Input material: Begin
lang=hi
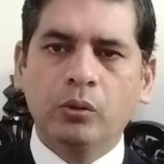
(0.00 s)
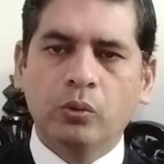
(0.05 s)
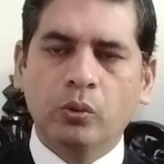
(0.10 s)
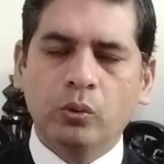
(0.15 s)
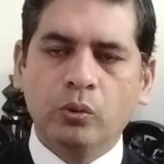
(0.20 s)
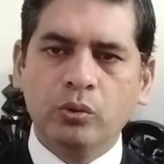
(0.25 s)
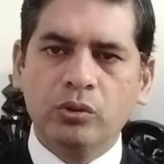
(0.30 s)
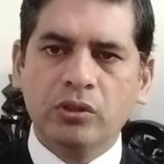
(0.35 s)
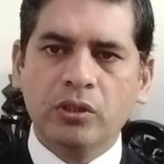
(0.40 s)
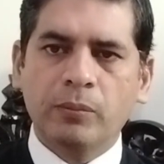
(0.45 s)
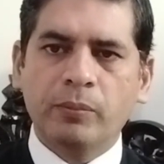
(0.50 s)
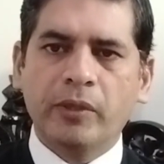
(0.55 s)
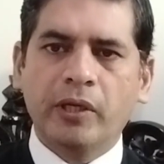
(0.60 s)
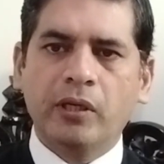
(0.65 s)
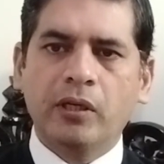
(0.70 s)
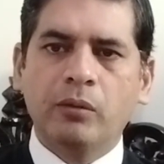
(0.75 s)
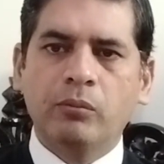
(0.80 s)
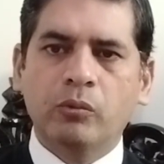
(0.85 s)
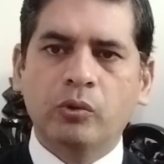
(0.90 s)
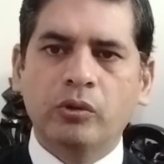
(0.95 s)
तो उससे
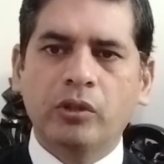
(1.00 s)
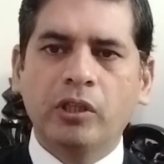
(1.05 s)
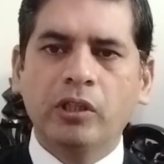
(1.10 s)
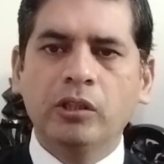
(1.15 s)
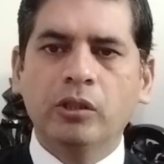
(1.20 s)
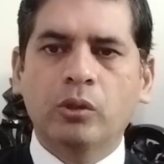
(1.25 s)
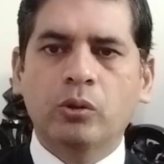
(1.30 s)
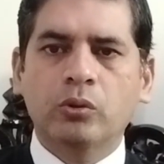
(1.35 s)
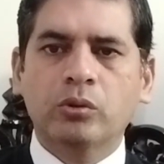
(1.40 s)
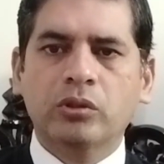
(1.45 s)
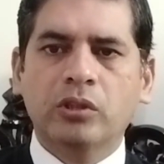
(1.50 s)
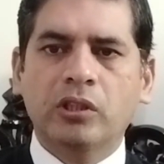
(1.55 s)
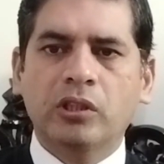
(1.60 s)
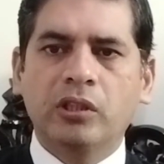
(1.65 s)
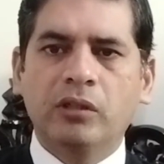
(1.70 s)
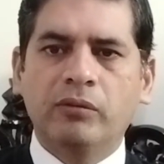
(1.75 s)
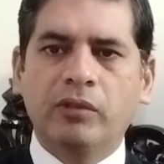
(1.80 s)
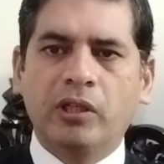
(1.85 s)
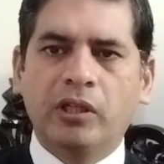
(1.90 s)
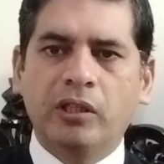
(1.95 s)
पहले मुदई और उसके
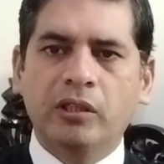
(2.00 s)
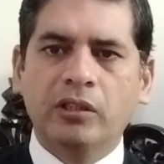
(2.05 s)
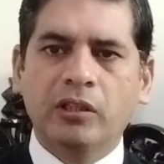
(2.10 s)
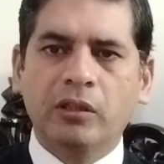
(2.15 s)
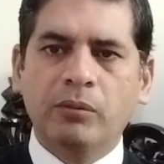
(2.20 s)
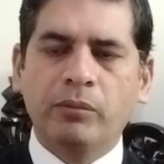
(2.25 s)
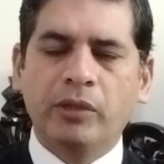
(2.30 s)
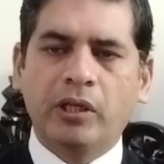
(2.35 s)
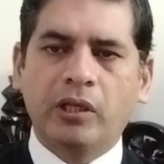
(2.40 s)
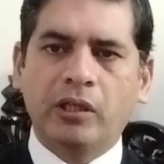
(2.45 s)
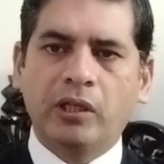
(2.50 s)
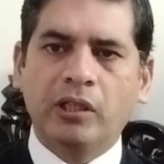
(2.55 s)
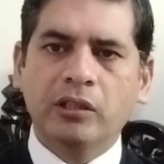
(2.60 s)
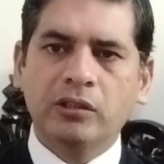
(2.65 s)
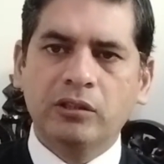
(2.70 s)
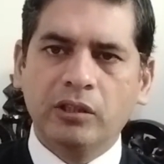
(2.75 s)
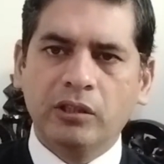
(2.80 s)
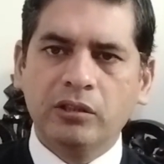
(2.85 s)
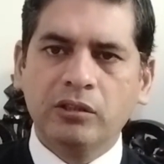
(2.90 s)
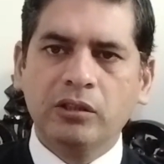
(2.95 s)
गवाहान के बयान
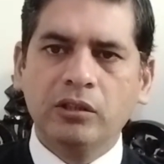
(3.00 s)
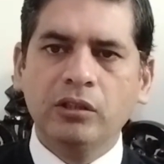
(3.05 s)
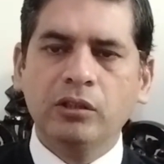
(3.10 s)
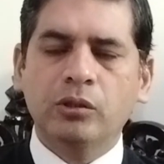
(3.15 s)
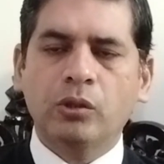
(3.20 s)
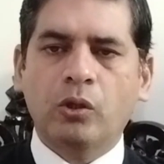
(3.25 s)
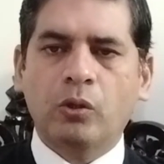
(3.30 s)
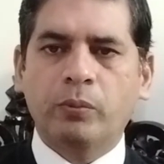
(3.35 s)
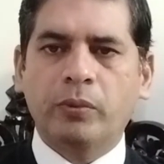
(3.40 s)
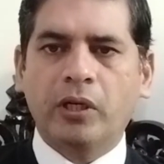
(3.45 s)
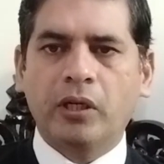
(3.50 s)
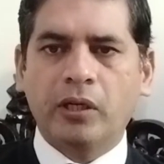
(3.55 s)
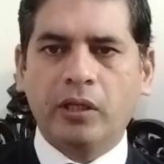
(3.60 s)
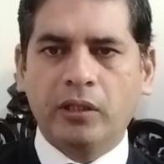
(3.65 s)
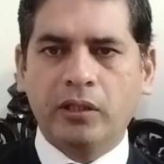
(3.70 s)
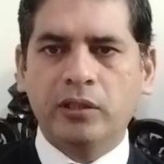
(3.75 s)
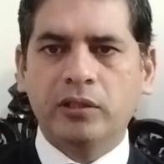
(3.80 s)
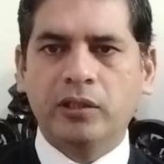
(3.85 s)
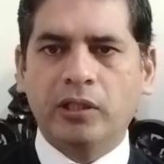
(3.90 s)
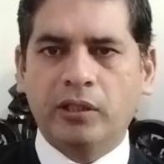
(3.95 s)
सरसरी तौर पर
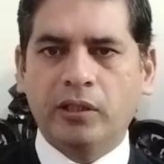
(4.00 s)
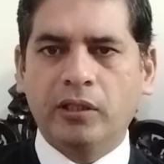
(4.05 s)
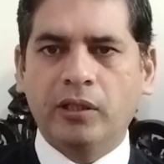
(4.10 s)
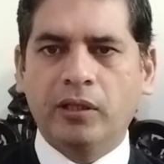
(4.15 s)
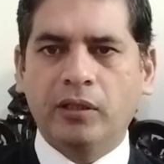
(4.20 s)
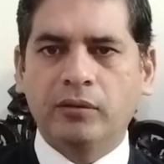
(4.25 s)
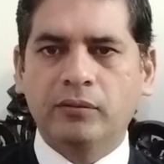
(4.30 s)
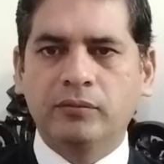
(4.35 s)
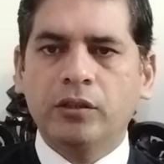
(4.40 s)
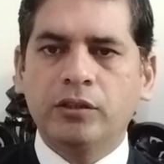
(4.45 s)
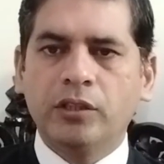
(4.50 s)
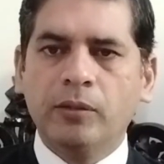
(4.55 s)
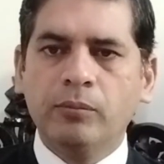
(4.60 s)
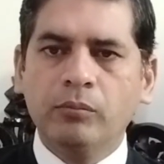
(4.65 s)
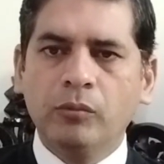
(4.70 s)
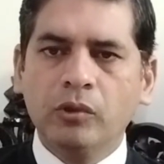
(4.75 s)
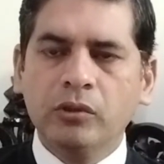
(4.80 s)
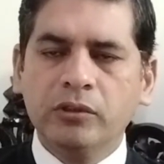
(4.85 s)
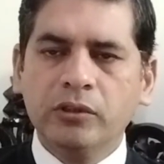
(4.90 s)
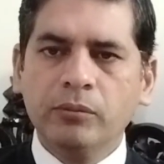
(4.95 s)
लिखे जाते हैं जब
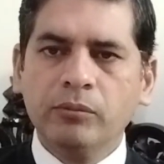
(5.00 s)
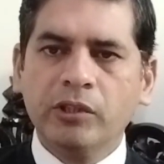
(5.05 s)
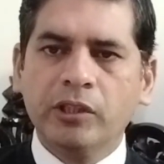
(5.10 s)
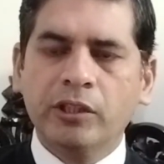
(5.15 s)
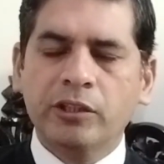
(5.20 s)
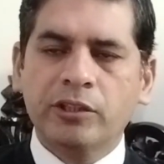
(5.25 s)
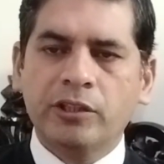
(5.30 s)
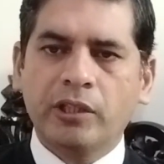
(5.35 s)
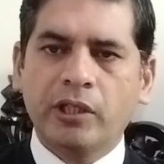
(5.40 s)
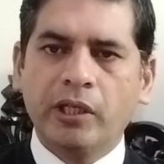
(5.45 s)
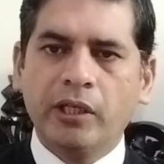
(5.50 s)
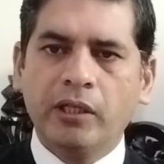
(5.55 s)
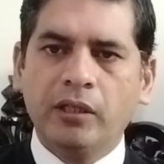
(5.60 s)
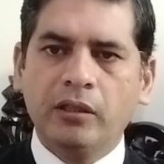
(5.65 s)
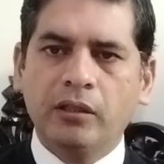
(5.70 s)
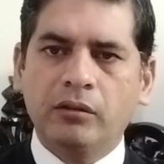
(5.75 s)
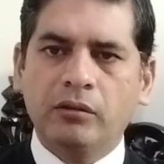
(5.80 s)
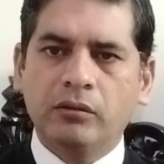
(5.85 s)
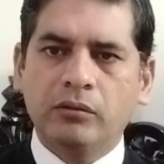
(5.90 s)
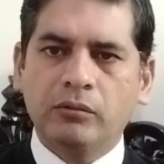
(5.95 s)
मुलम का ट्रायल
Input material: End
• To do
Output nothing but the records, word for word, and none of their pictures.

• Response area
lang=hi
(0.00 s)
(0.05 s)
(0.10 s)
(0.15 s)
(0.20 s)
(0.25 s)
(0.30 s)
(0.35 s)
(0.40 s)
(0.45 s)
(0.50 s)
(0.55 s)
(0.60 s)
(0.65 s)
(0.70 s)
(0.75 s)
(0.80 s)
(0.85 s)
(0.90 s)
(0.95 s)
तो उससे
(1.00 s)
(1.05 s)
(1.10 s)
(1.15 s)
(1.20 s)
(1.25 s)
(1.30 s)
(1.35 s)
(1.40 s)
(1.45 s)
(1.50 s)
(1.55 s)
(1.60 s)
(1.65 s)
(1.70 s)
(1.75 s)
(1.80 s)
(1.85 s)
(1.90 s)
(1.95 s)
पहले मुदई और उसके
(2.00 s)
(2.05 s)
(2.10 s)
(2.15 s)
(2.20 s)
(2.25 s)
(2.30 s)
(2.35 s)
(2.40 s)
(2.45 s)
(2.50 s)
(2.55 s)
(2.60 s)
(2.65 s)
(2.70 s)
(2.75 s)
(2.80 s)
(2.85 s)
(2.90 s)
(2.95 s)
गवाहान के बयान
(3.00 s)
(3.05 s)
(3.10 s)
(3.15 s)
(3.20 s)
(3.25 s)
(3.30 s)
(3.35 s)
(3.40 s)
(3.45 s)
(3.50 s)
(3.55 s)
(3.60 s)
(3.65 s)
(3.70 s)
(3.75 s)
(3.80 s)
(3.85 s)
(3.90 s)
(3.95 s)
सरसरी तौर पर
(4.00 s)
(4.05 s)
(4.10 s)
(4.15 s)
(4.20 s)
(4.25 s)
(4.30 s)
(4.35 s)
(4.40 s)
(4.45 s)
(4.50 s)
(4.55 s)
(4.60 s)
(4.65 s)
(4.70 s)
(4.75 s)
(4.80 s)
(4.85 s)
(4.90 s)
(4.95 s)
लिखे जाते हैं जब
(5.00 s)
(5.05 s)
(5.10 s)
(5.15 s)
(5.20 s)
(5.25 s)
(5.30 s)
(5.35 s)
(5.40 s)
(5.45 s)
(5.50 s)
(5.55 s)
(5.60 s)
(5.65 s)
(5.70 s)
(5.75 s)
(5.80 s)
(5.85 s)
(5.90 s)
(5.95 s)
मुलम का ट्रायल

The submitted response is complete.